• [WORK REQUEST] Everything in the entries except the pictures must be duplicated exactly.

• [GIVEN RECORDS]

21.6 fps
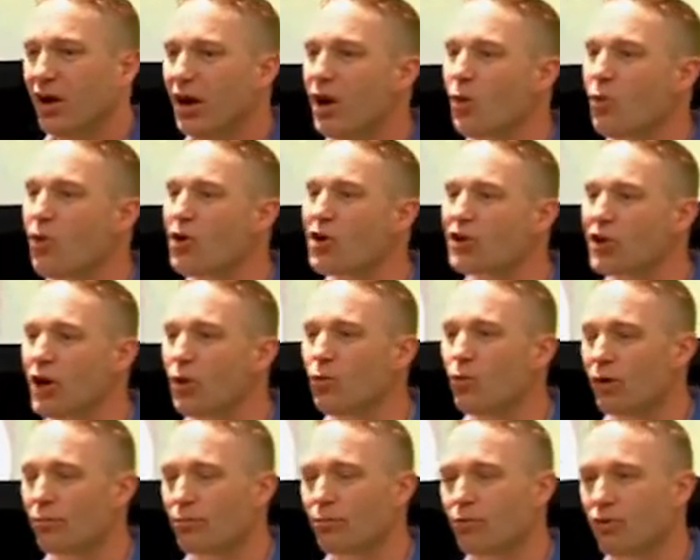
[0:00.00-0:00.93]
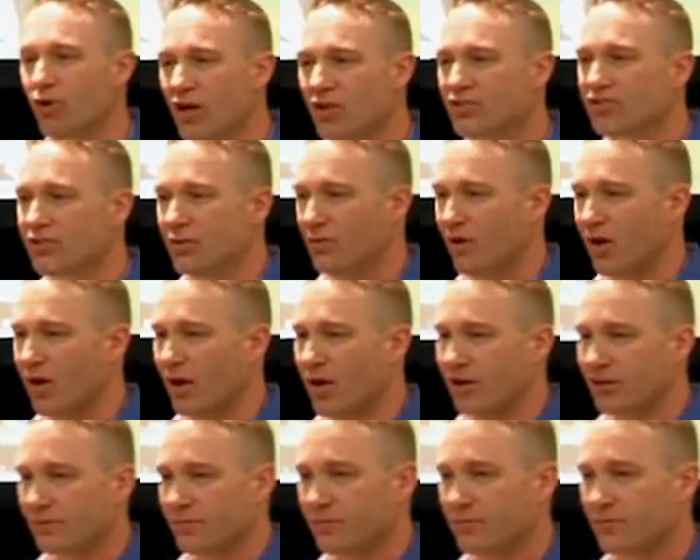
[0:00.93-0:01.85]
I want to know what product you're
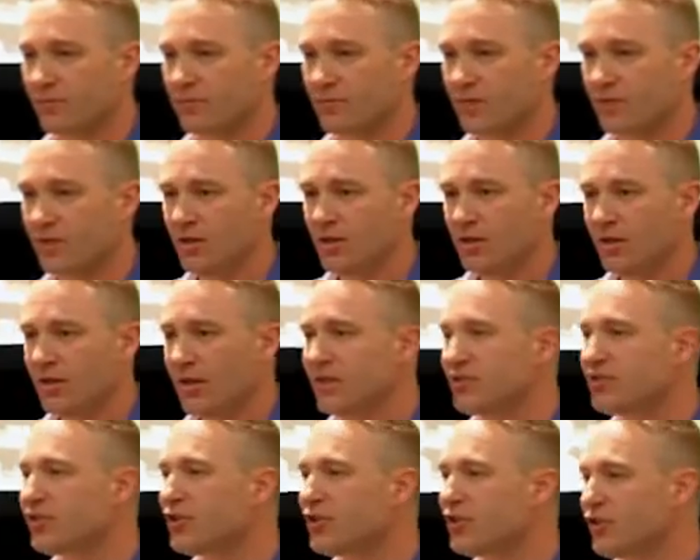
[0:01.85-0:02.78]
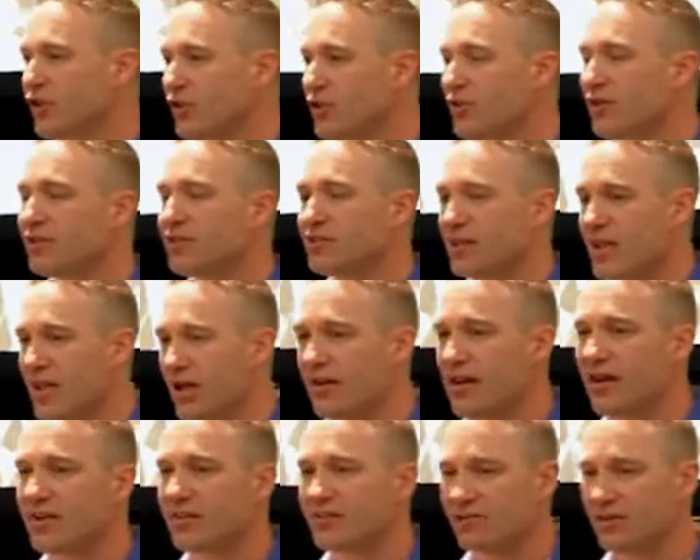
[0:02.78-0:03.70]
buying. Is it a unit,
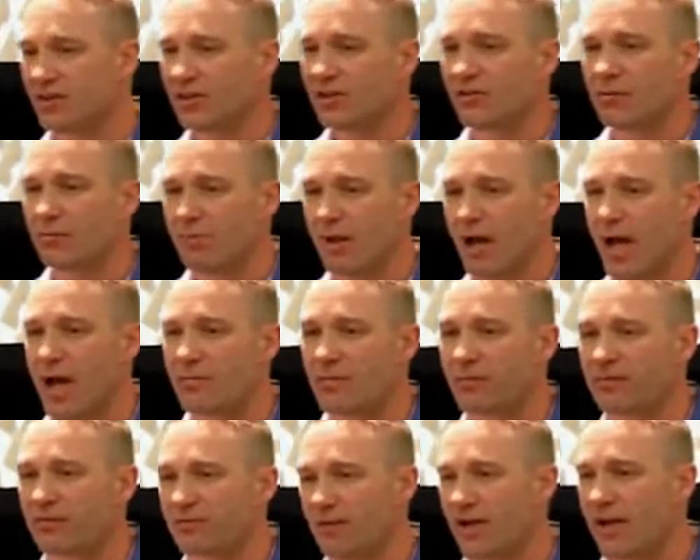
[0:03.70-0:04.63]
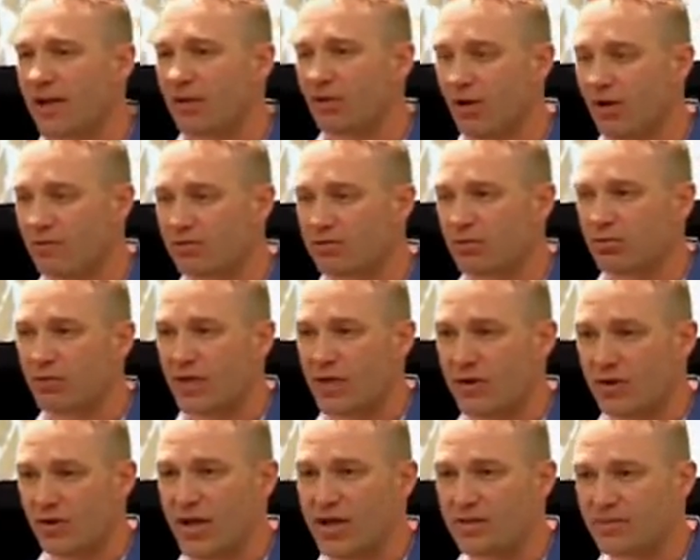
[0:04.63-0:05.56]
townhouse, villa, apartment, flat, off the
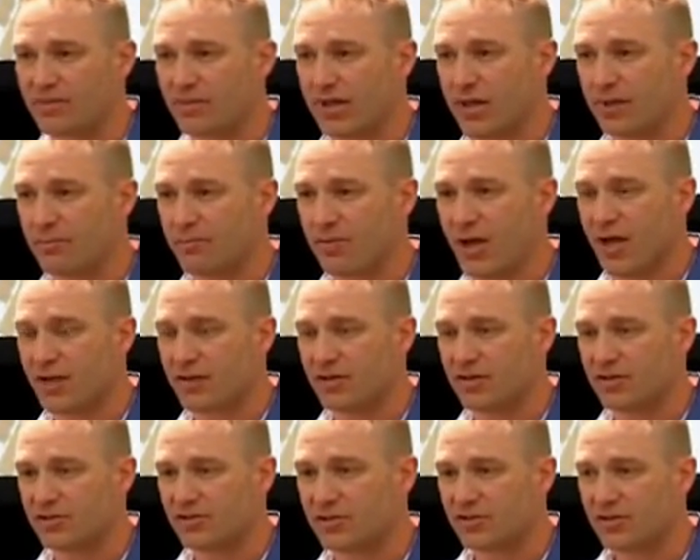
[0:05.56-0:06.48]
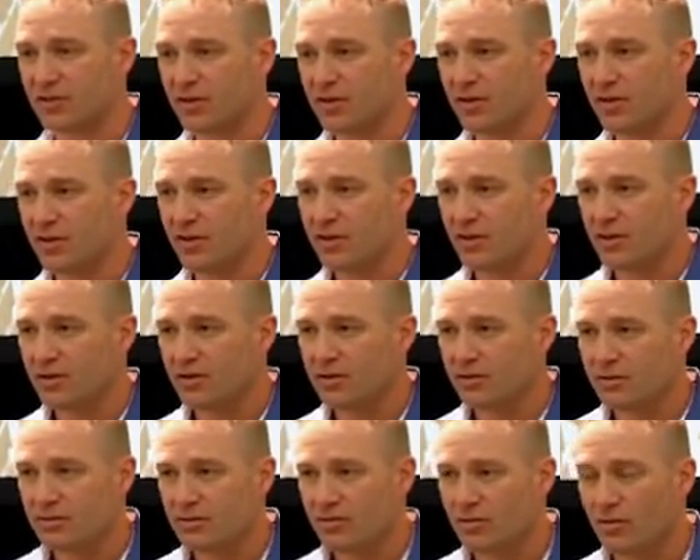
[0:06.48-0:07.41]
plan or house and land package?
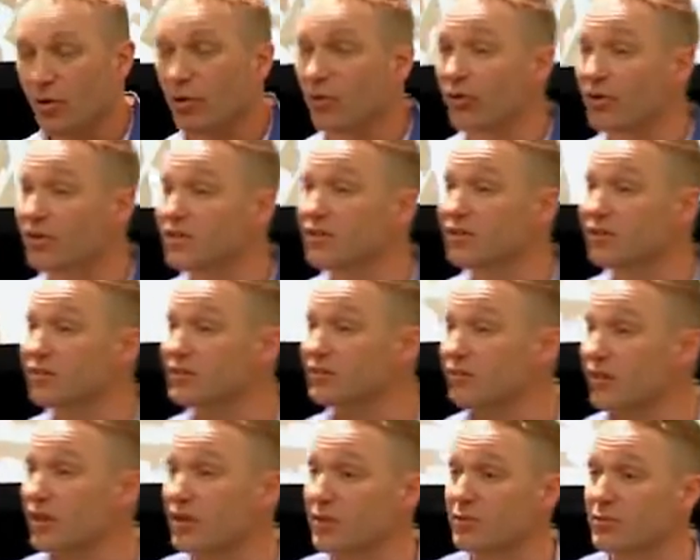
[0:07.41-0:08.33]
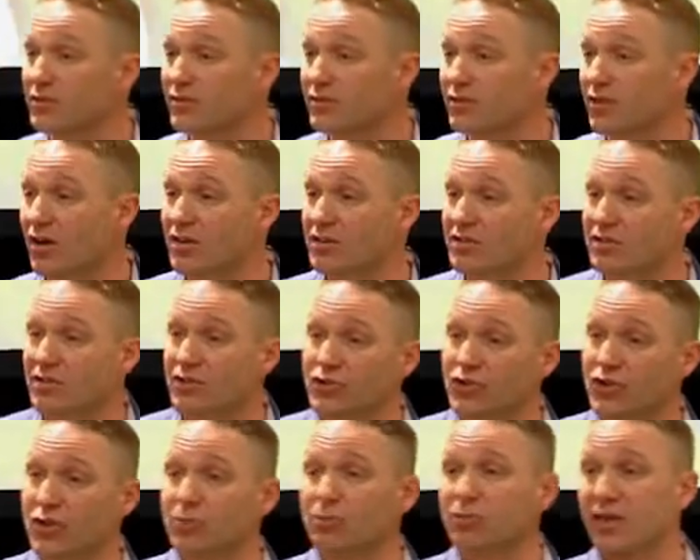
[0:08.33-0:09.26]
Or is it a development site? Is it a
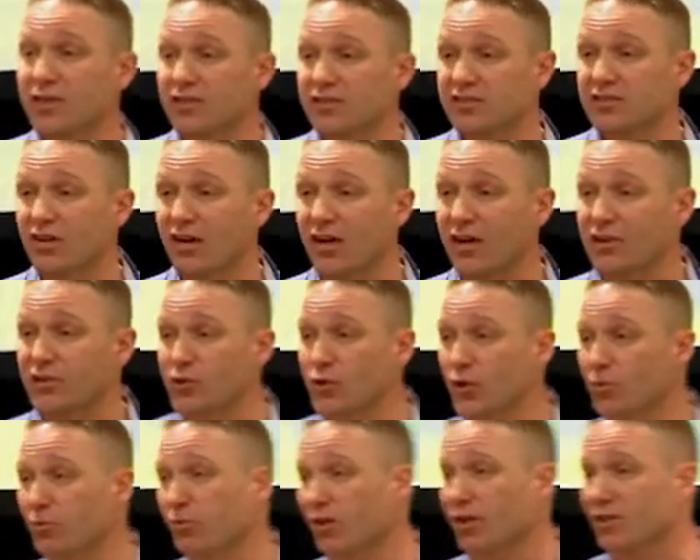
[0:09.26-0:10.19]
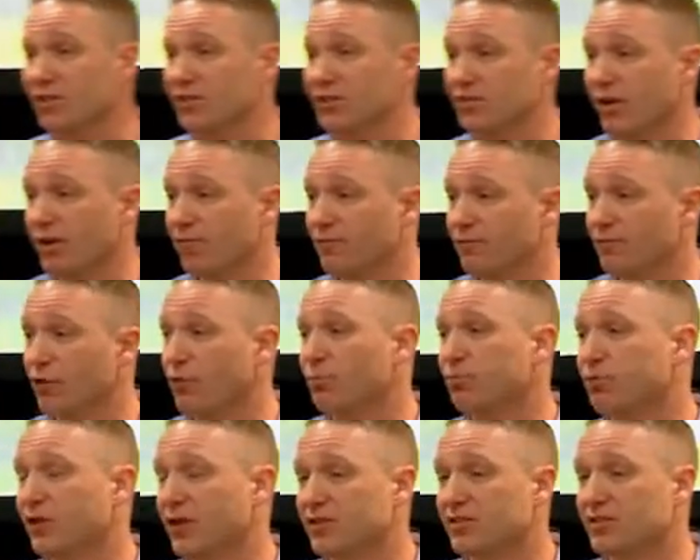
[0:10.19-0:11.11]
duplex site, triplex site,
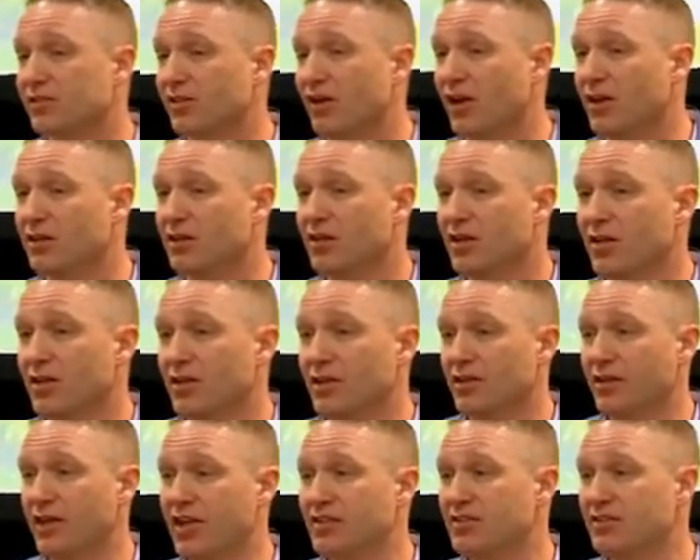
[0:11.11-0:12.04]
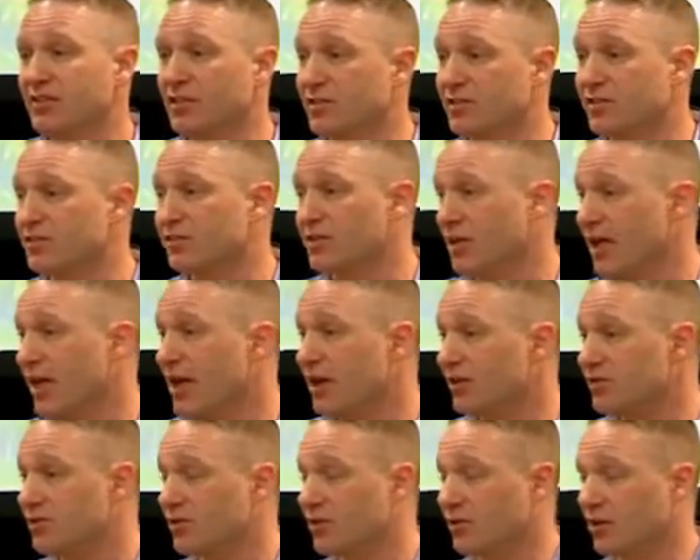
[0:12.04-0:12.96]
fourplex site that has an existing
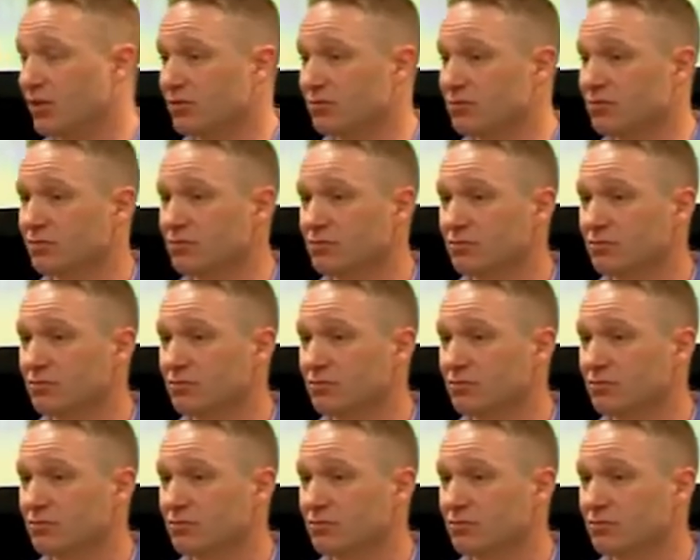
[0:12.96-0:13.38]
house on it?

• [RESPONSE BOX]
21.6 fps
[0:00.00-0:00.93]
[0:00.93-0:01.85]
I want to know what product you're
[0:01.85-0:02.78]
[0:02.78-0:03.70]
buying. Is it a unit,
[0:03.70-0:04.63]
[0:04.63-0:05.56]
townhouse, villa, apartment, flat, off the
[0:05.56-0:06.48]
[0:06.48-0:07.41]
plan or house and land package?
[0:07.41-0:08.33]
[0:08.33-0:09.26]
Or is it a development site? Is it a
[0:09.26-0:10.19]
[0:10.19-0:11.11]
duplex site, triplex site,
[0:11.11-0:12.04]
[0:12.04-0:12.96]
fourplex site that has an existing
[0:12.96-0:13.38]
house on it?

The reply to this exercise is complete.